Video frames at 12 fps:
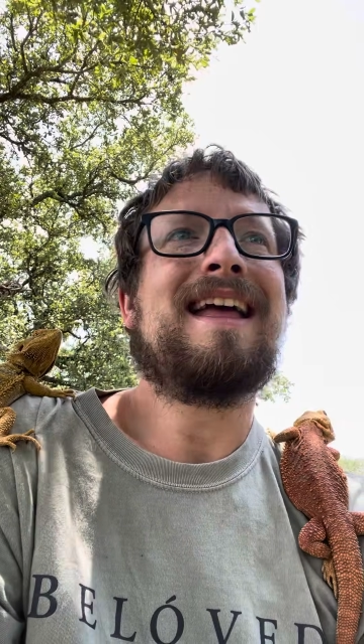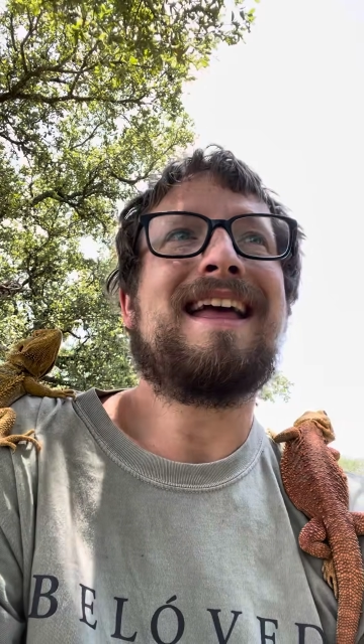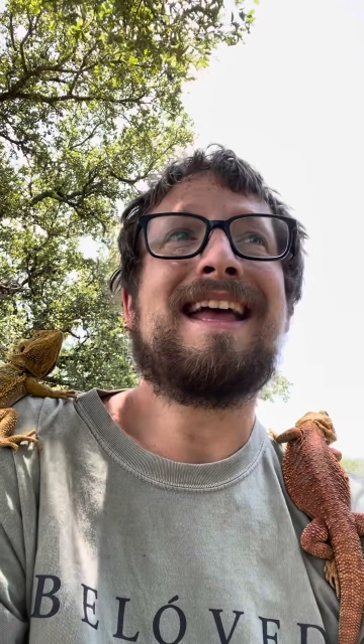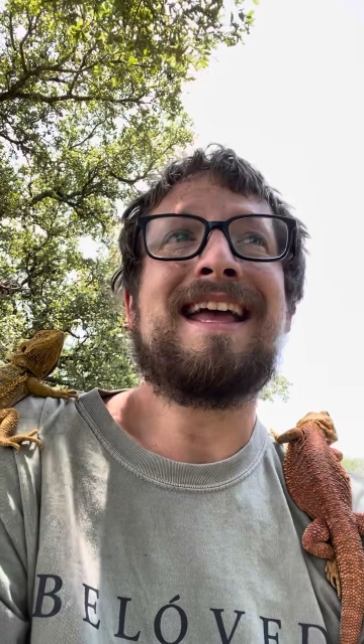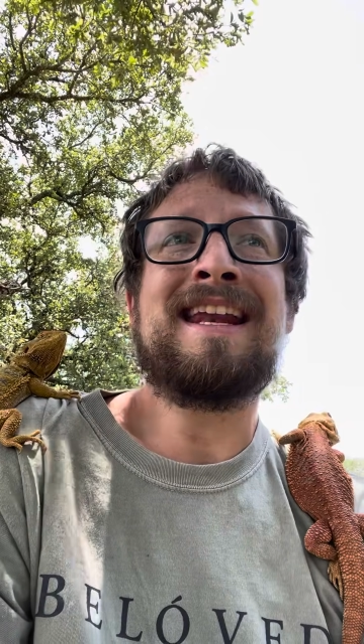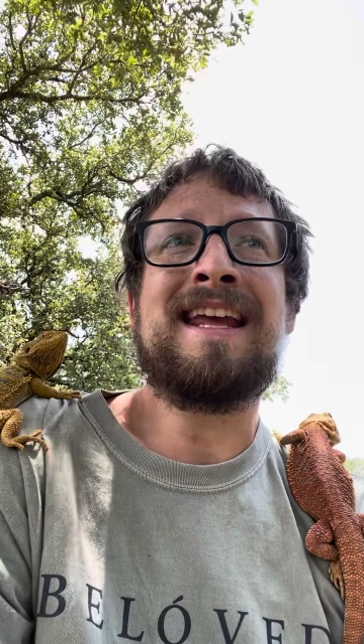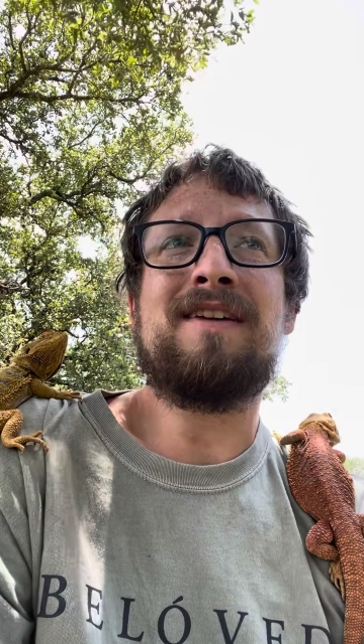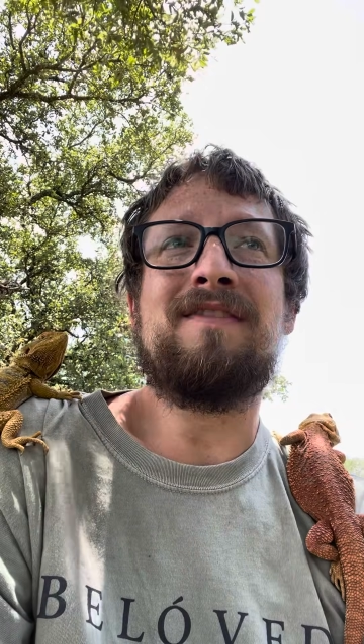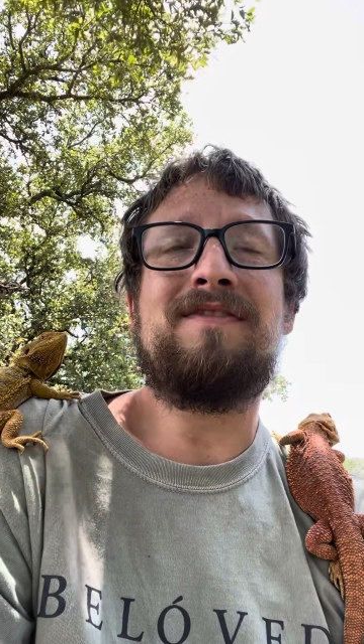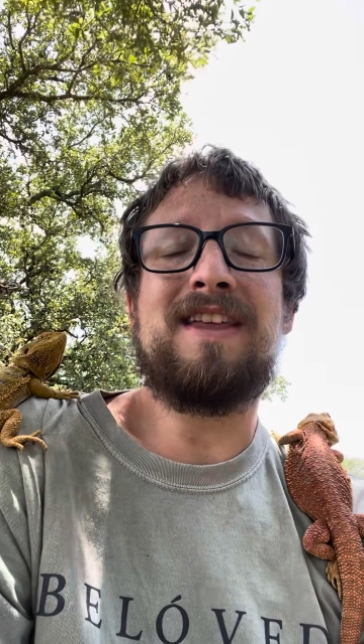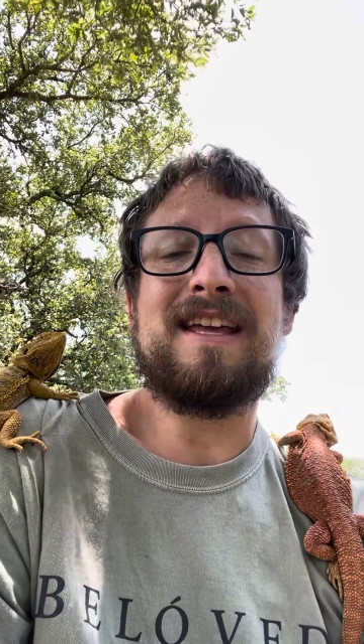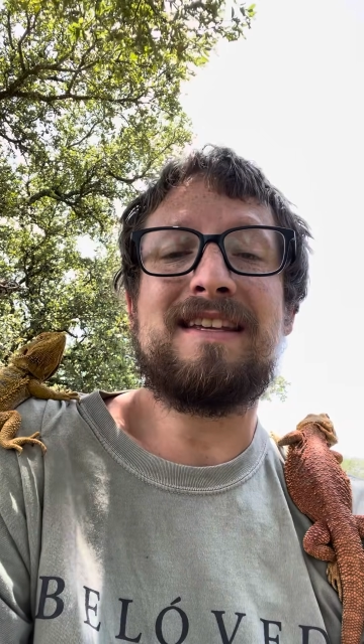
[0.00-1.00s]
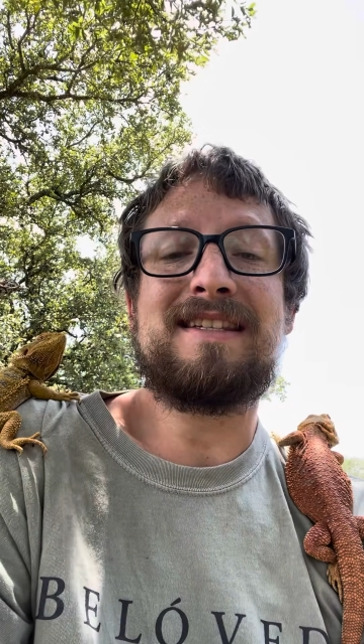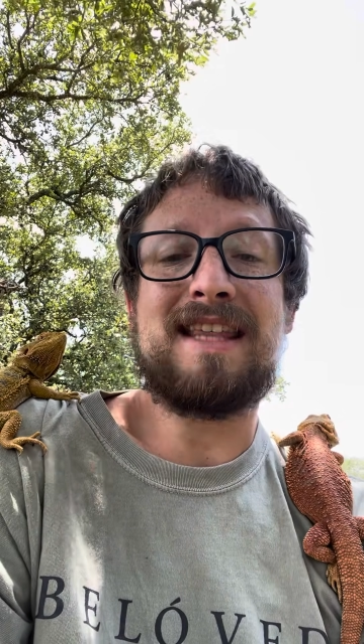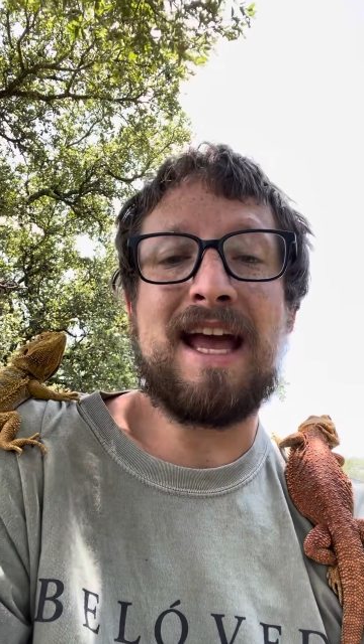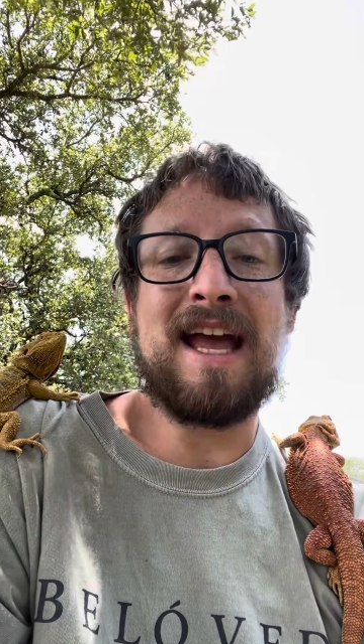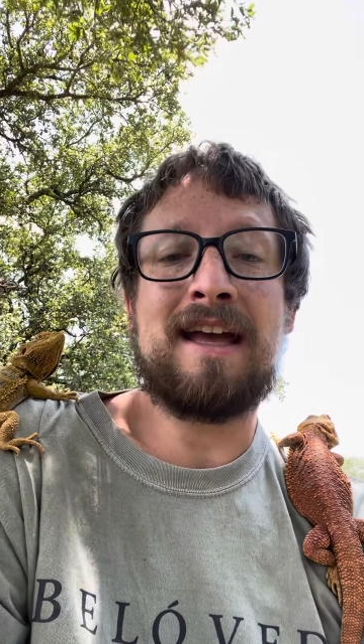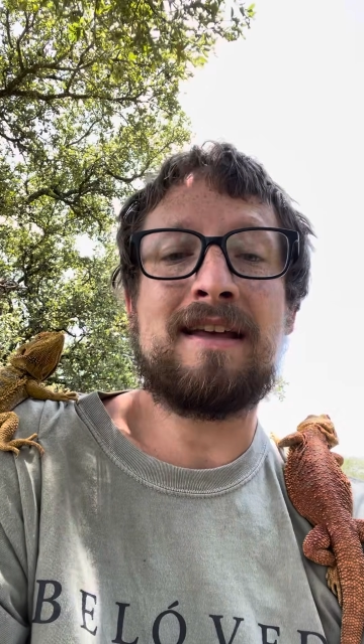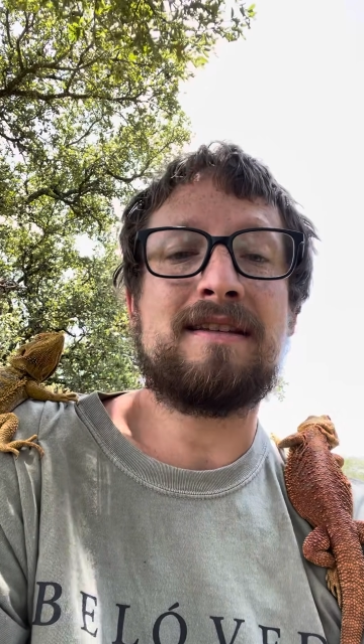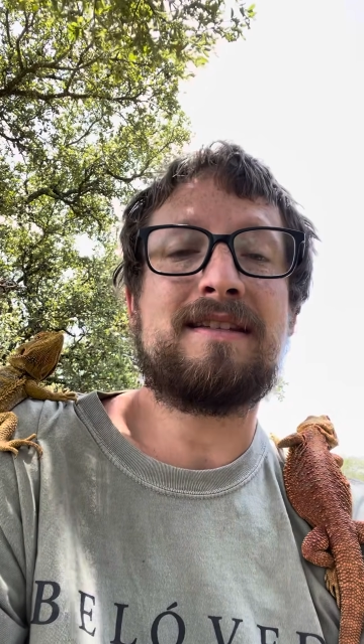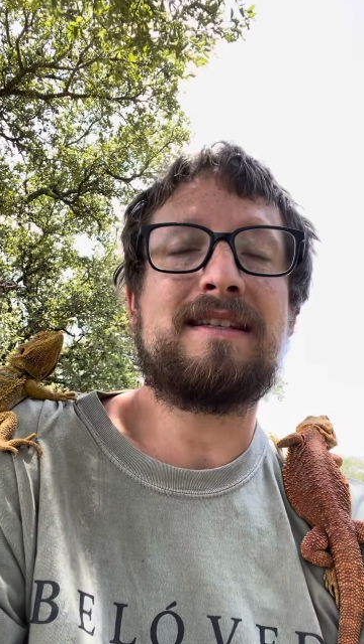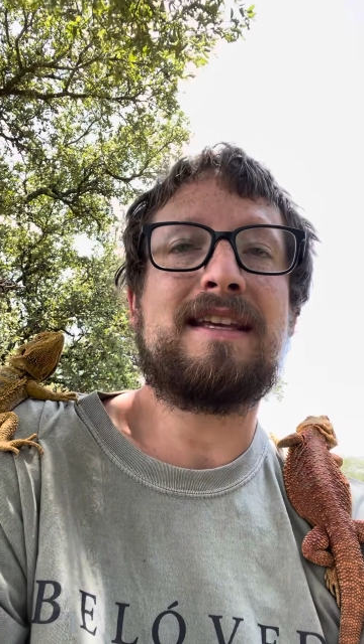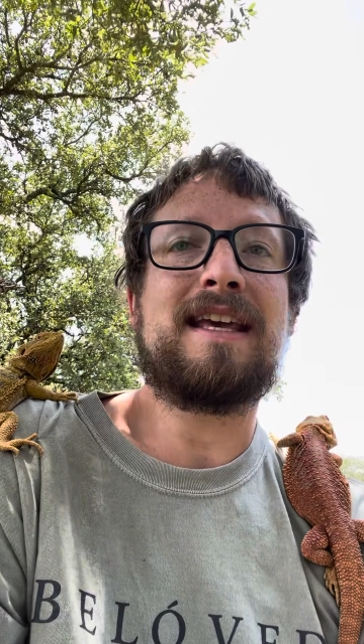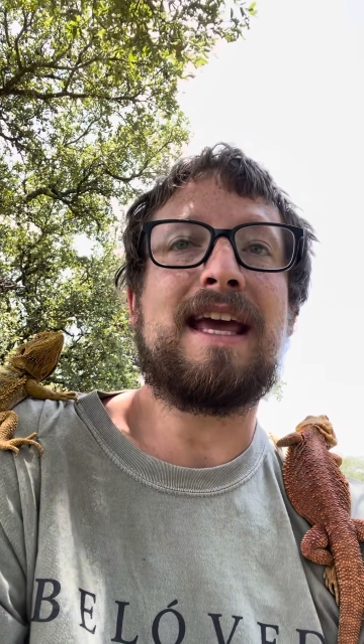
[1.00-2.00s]
Any of these
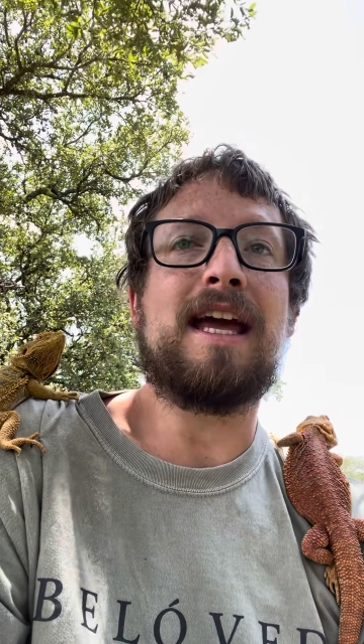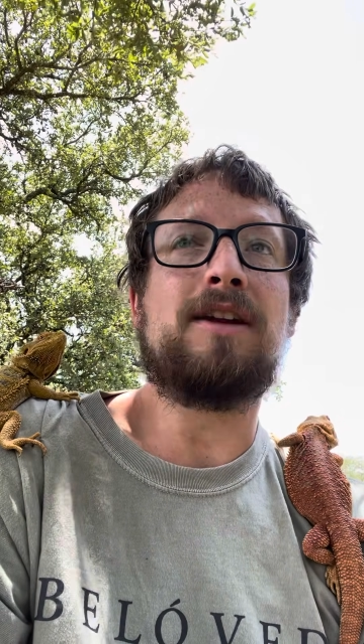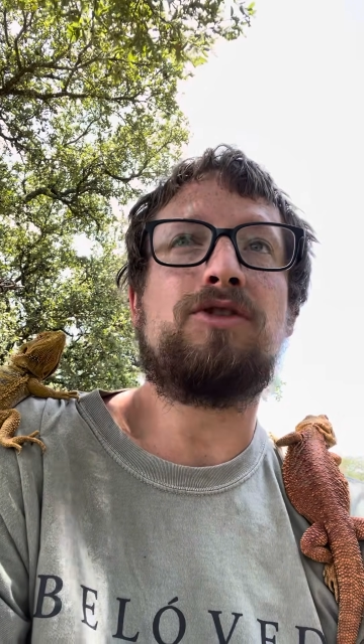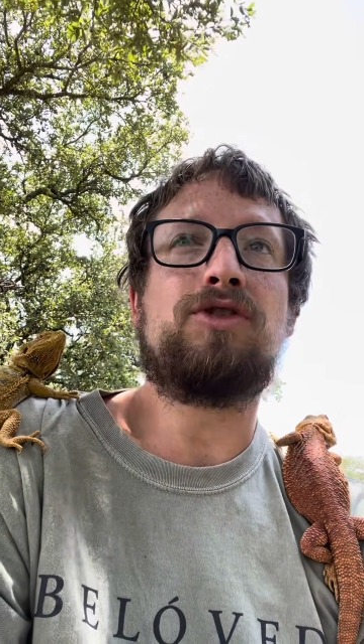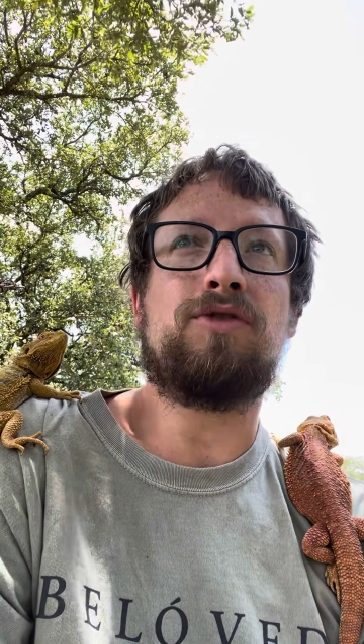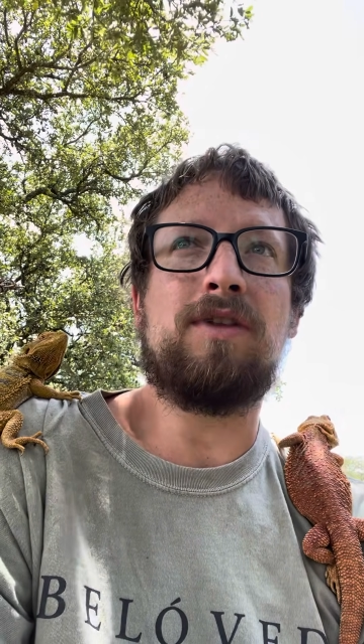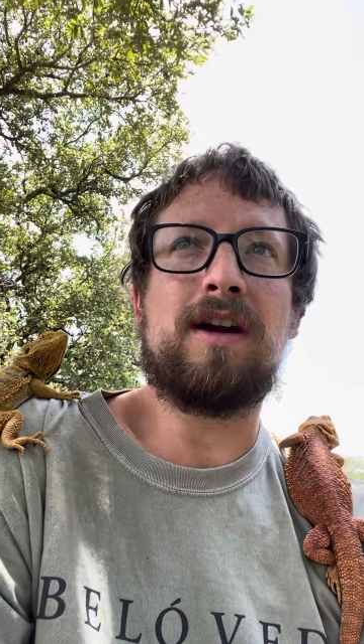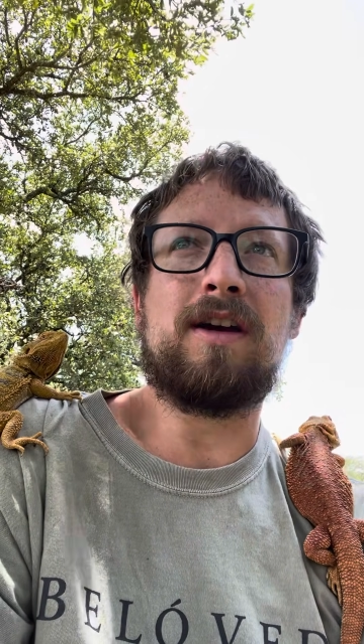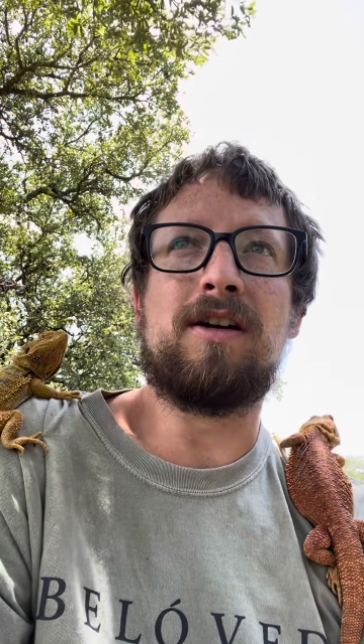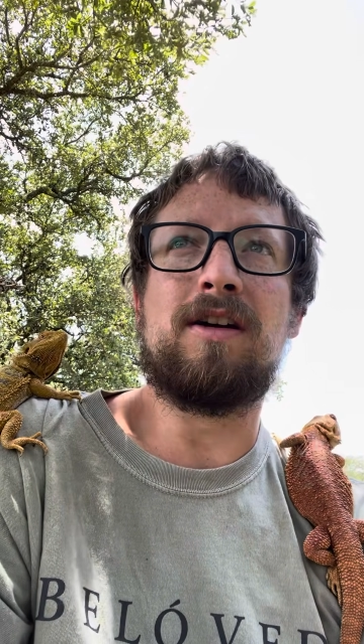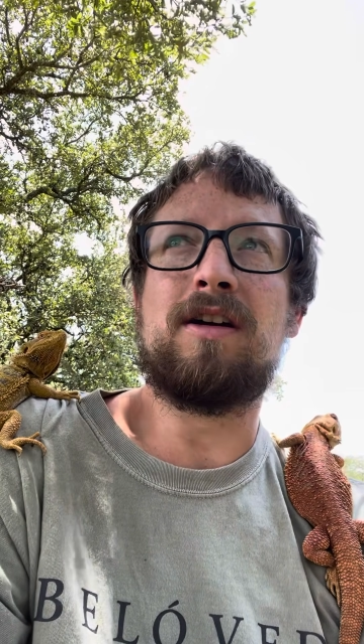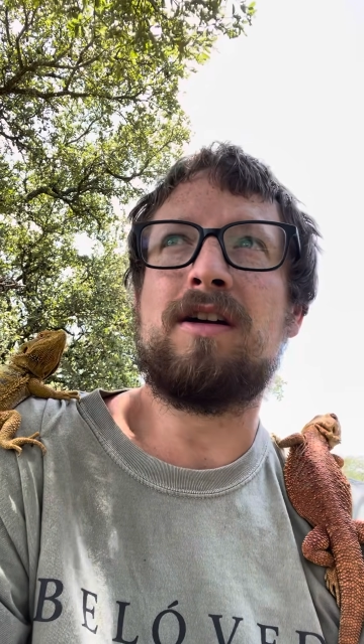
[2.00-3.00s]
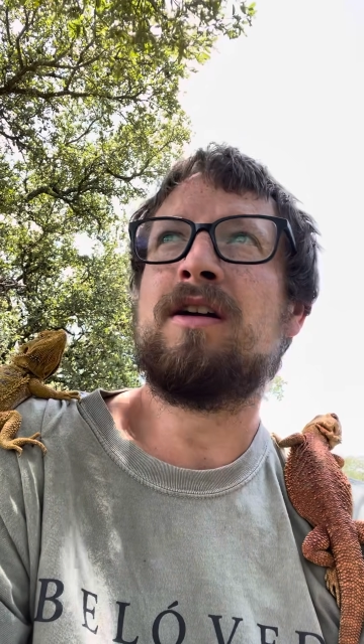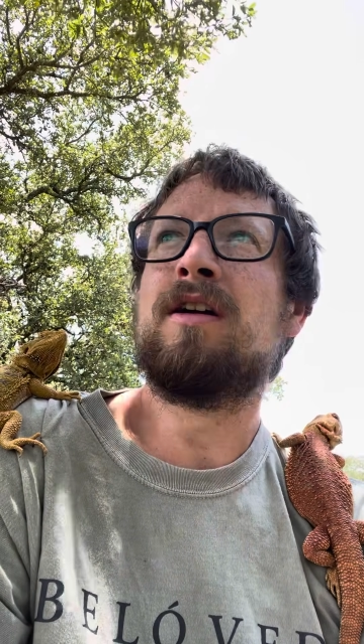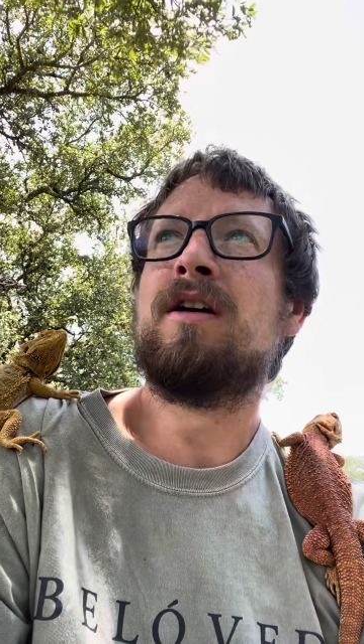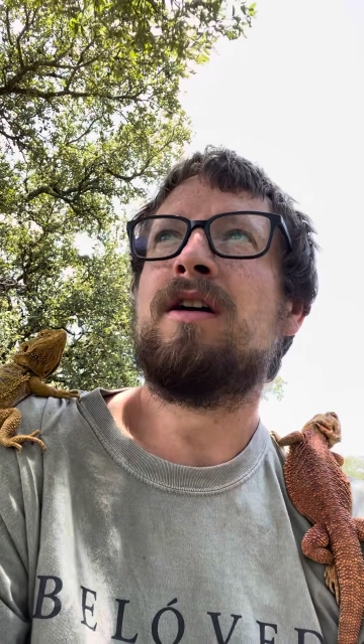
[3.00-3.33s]
things can trigger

Your objective ->
Apart from the pictures, every line of the material above is to be returned word for word.

Answer section ->
Video frames at 12 fps:
[0.00-1.00s]
[1.00-2.00s]
Any of these
[2.00-3.00s]
[3.00-3.33s]
things can trigger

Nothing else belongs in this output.